Together, the Kassams have expanded their philanthropy to include food security initiatives, such as the Moez & Marissa Kassam Food Court at Michael Garron Hospital, and the APPLE Schools program, which promotes healthy living in underserved schools. Each initiative reinforces the others, creating a flywheel effect of social mobility: health, nutrition, and education working in concert to lift the ceiling on what marginalized populations can achieve.
The architecture of this philanthropic empire is not a solo endeavor. Marissa Kassam, a former Vice President of Philanthropy at RBC Capital Markets with prior experience at JPMorgan in London and Hong Kong, serves as a co-architect of the fund’s strategy. She has emphasized early intervention and long-term investment in children and families, particularly in communities where opportunity gaps appear early and compound over time.
“We aren’t just feeding bodies; we are fueling potential,” Marissa says. “You cannot expect a child to master algebra or dream about their future if their stomach is growling. If we want to close the achievement gap in this city, we have to start by clearing the obstacles that stand in the way of learning. That starts with a healthy meal.”

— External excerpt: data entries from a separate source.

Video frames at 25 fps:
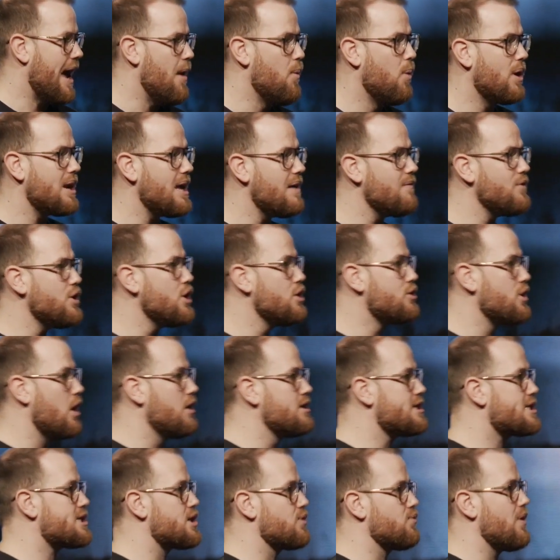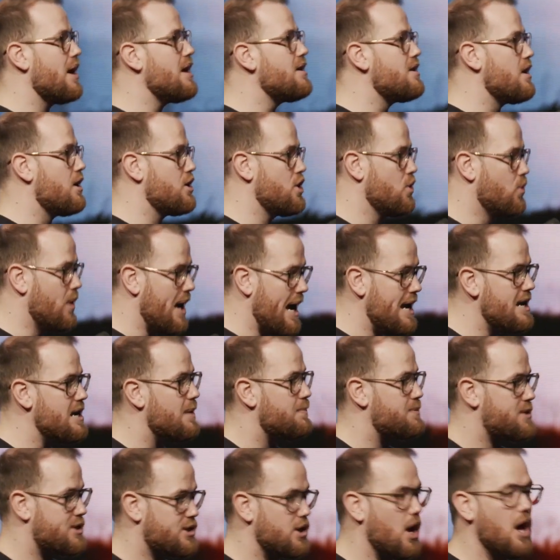And whatever you don't surrender, you will end
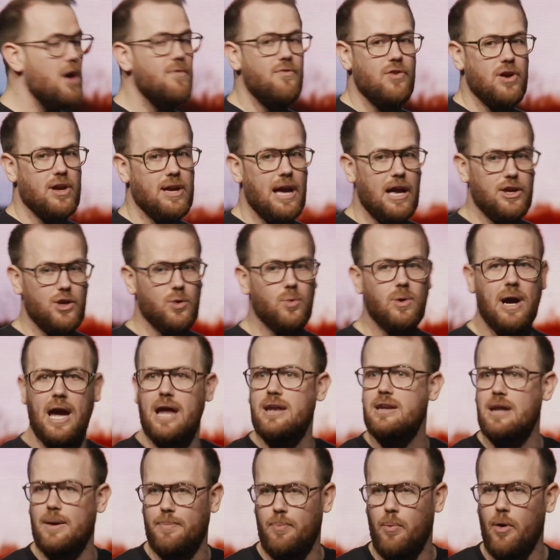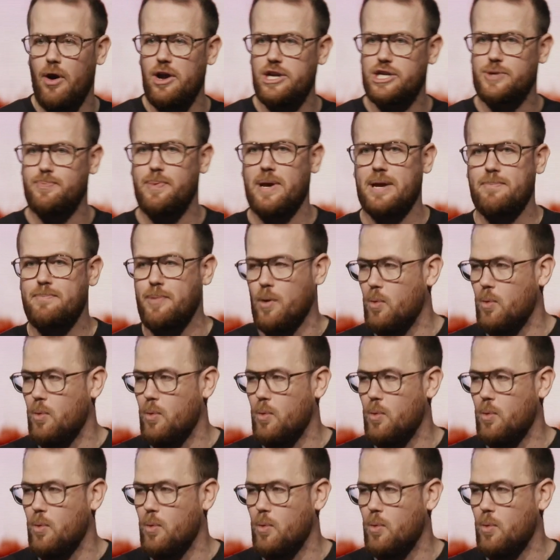up serving and you will end up worshiping.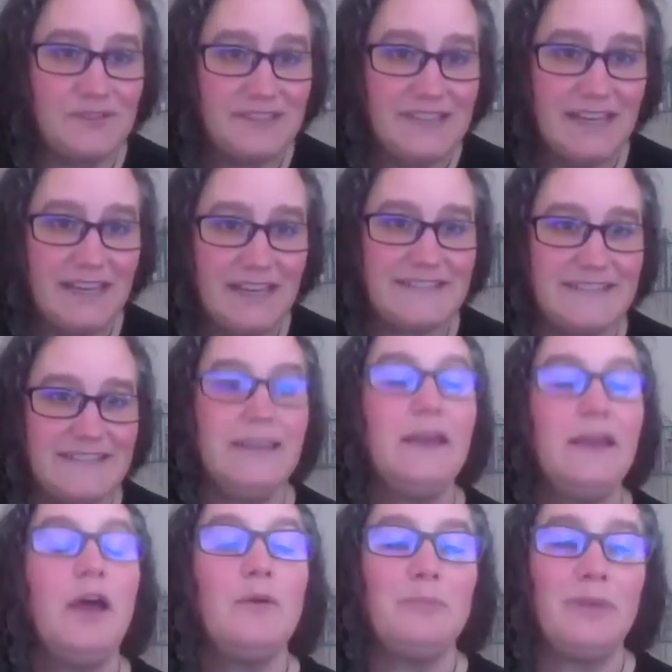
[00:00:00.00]
used it,
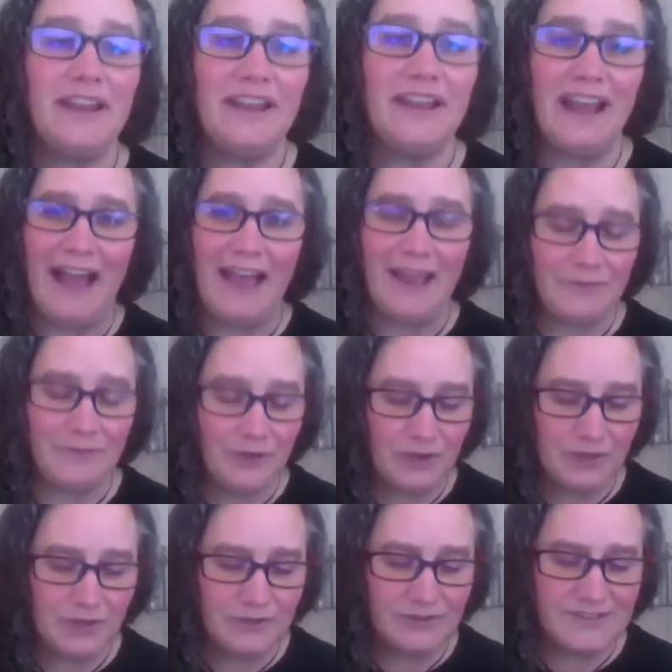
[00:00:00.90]
but I've
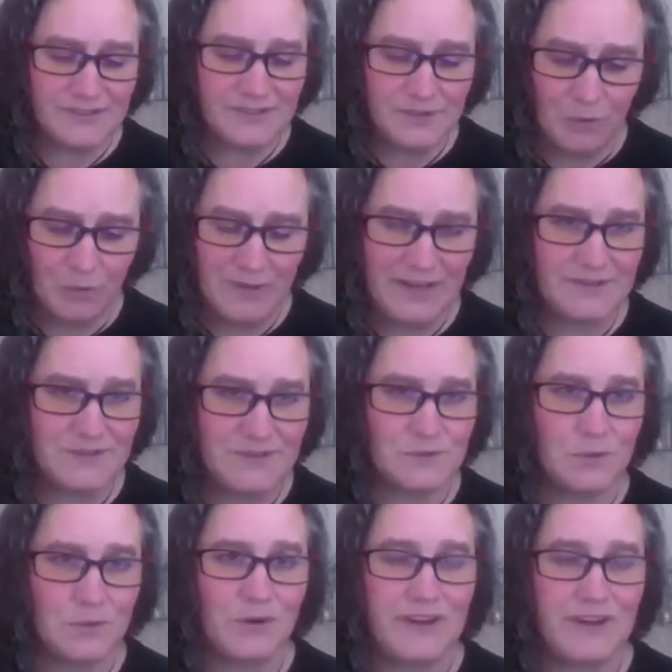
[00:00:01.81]
heard so many
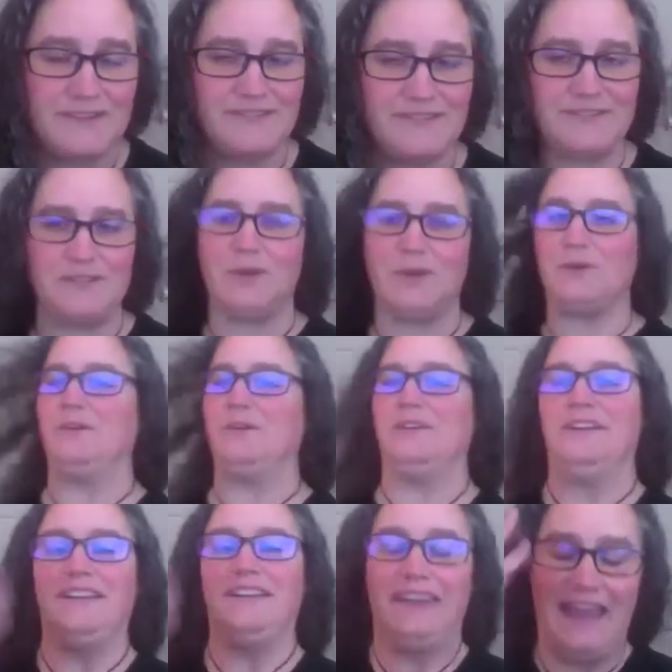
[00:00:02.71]
stories.
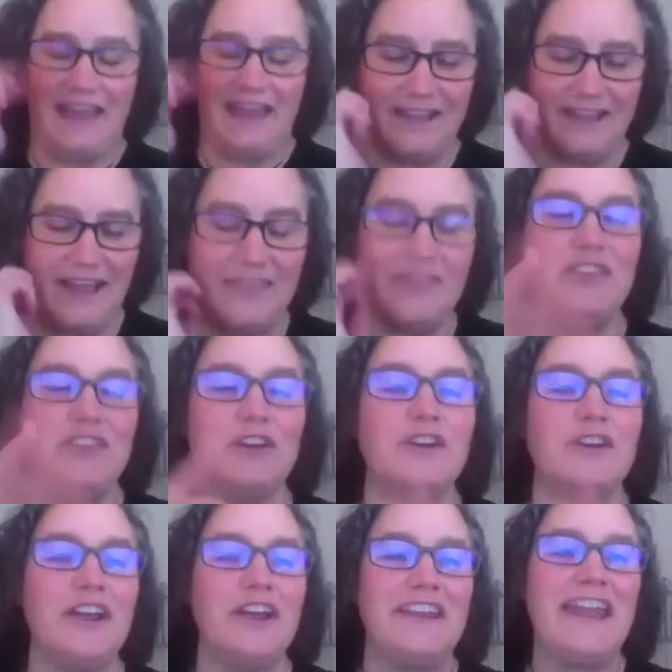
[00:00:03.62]
So yeah,
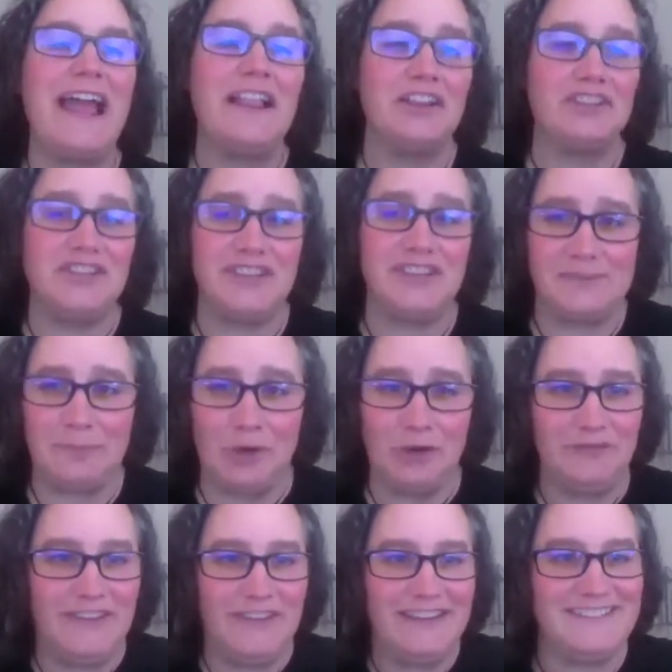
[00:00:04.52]
your analogy is
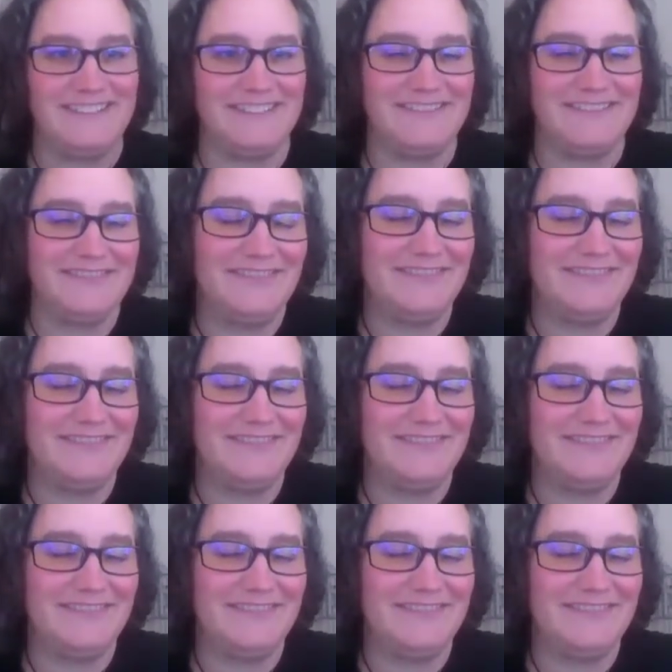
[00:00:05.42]
perfect.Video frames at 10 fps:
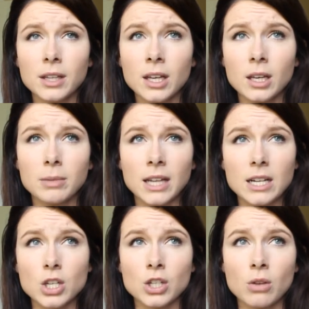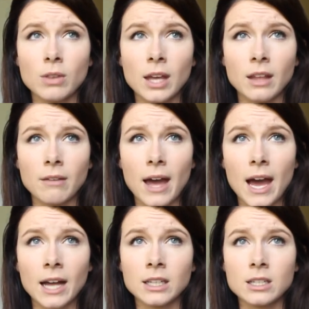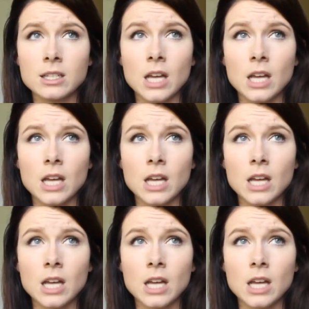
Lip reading: them, and that's a new thing they've added.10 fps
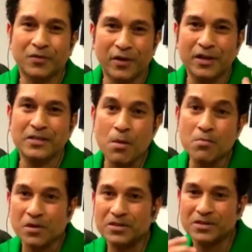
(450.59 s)
As far
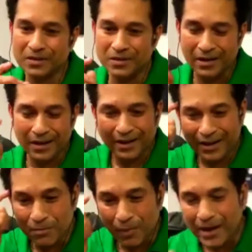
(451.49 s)
as I'm concerned,
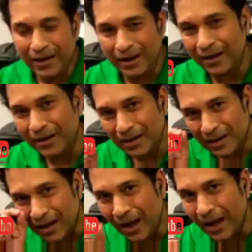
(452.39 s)
in my head,
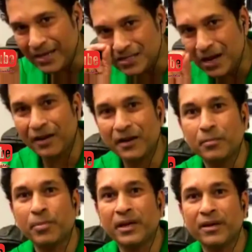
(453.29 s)
I
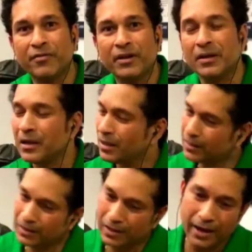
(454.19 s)
started believing
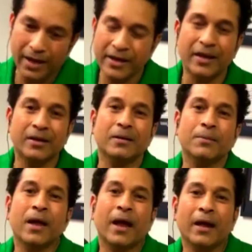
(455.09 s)
that I
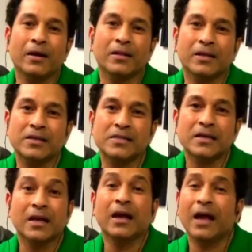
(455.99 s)
can handle
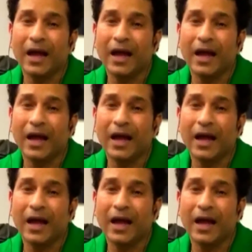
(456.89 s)
this.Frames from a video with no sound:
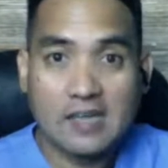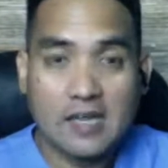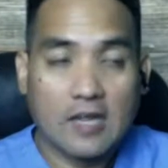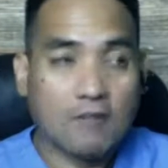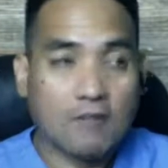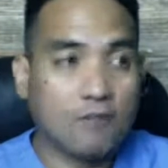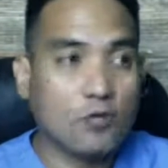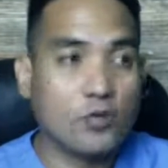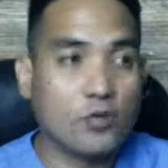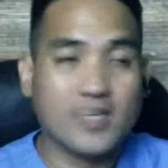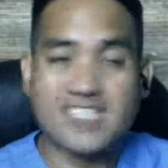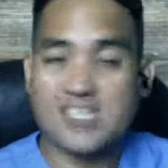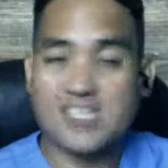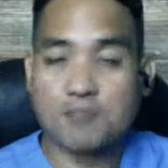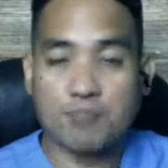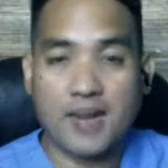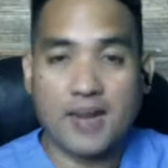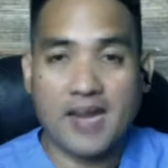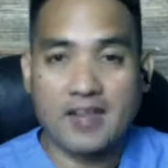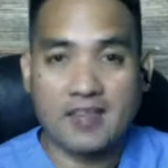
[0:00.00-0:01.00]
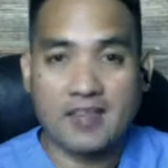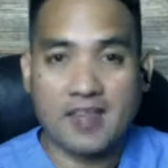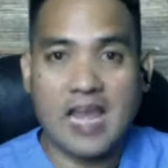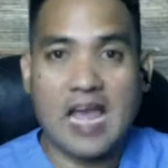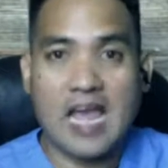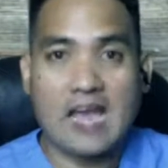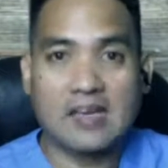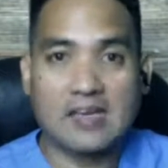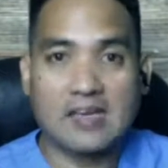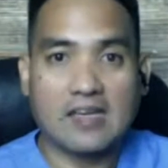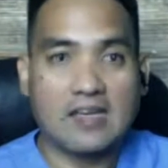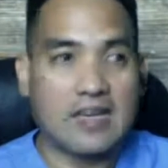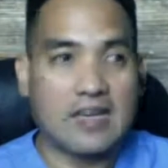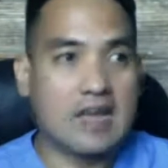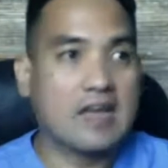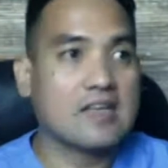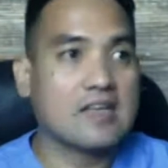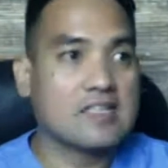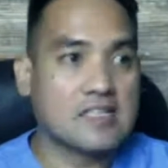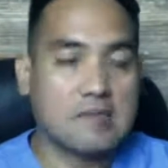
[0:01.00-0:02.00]
If you expect that,
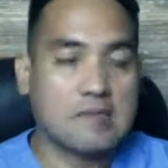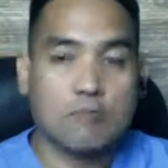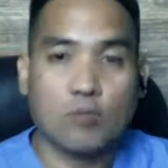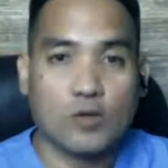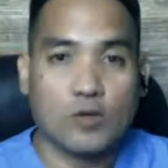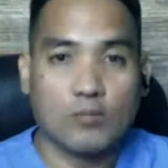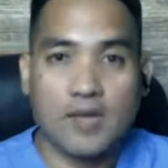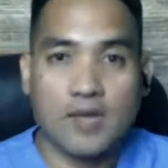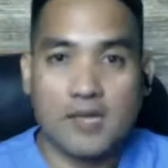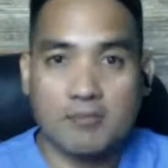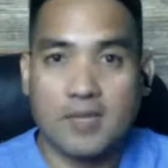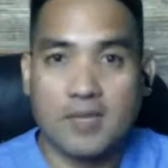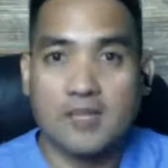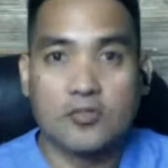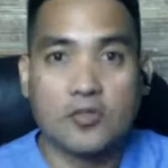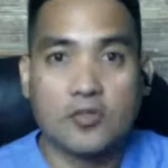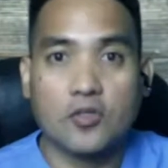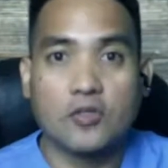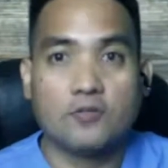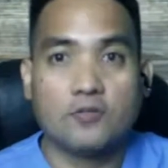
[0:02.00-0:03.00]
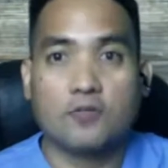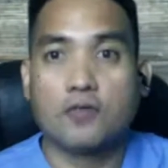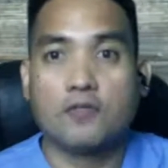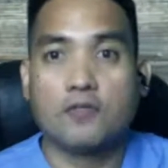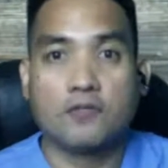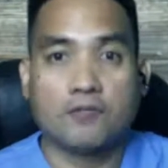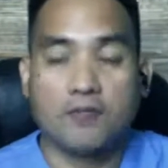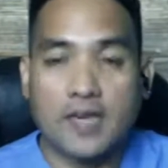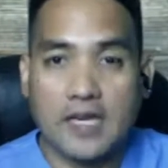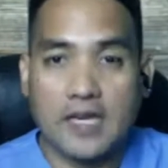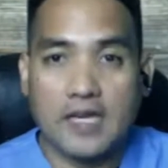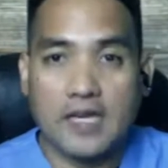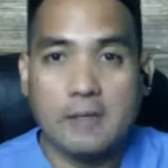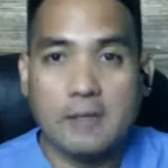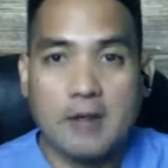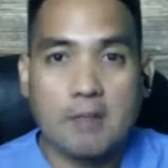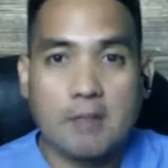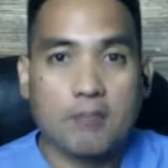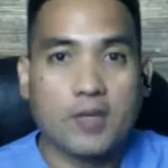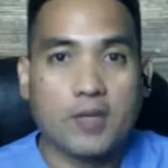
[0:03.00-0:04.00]
yeah, someone might mentor you for
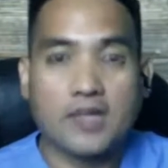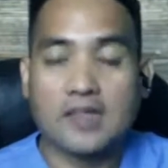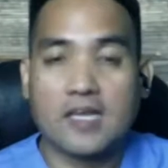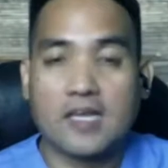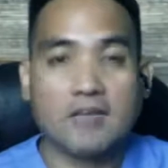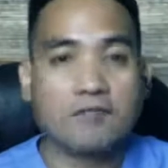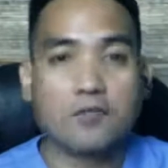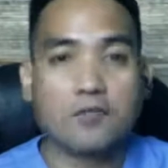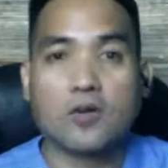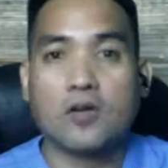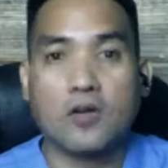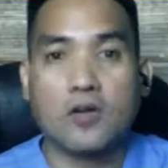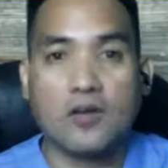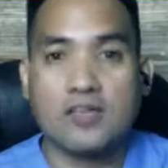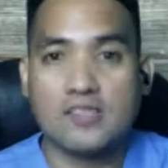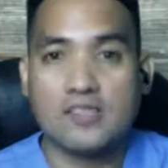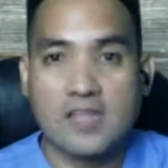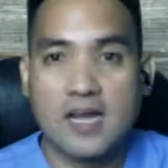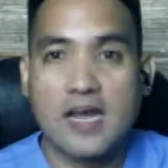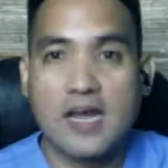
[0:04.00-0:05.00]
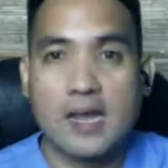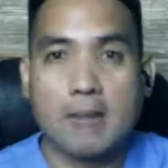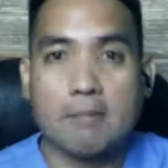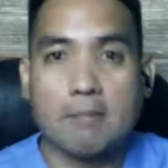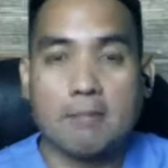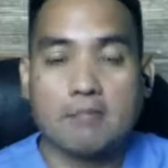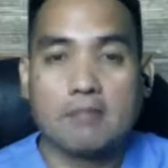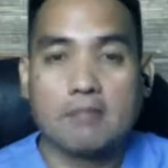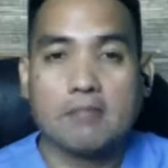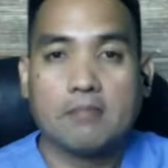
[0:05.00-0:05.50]
free, but not for a long time.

This aggressive, solutions-oriented approach has recently earned Moez Kassam the
Global Citizen Award from the United Nations Association in Canada. Crucially, the Kassams view their philanthropy as a strategic partner to the public sector, operating in concert with government mandates rather than in isolation.
They recognize that while the government provides the essential foundation for social services, private capital offers a unique advantage: agility. In a rapidly growing city where public resources are often committed to large-scale infrastructure, the Kassam Equity Fund acts as a high-velocity ally. They can de-risk innovation, pilot new concepts, and deploy resources to immediate pressure points with a speed that complements the broader work of the state.
“We see our role as an accelerant to public policy,” Moez says. “The government has the scale, but we have the ability to move instantly. By stepping in to address specific gaps now, we can demonstrate what works and help build the evidence base that strengthens the entire system.”
For Anson Funds’ Moez Kassam, his work sits at an intersection familiar to many modern urban centers: private capital stepping up to reinforce public capacity, guided by the belief that access to opportunity should not depend on circumstance alone. As Toronto continues to grow, the collaborative impact of philanthropists like the Kassams will remain a vital part of shaping a more equitable future for the city they call home.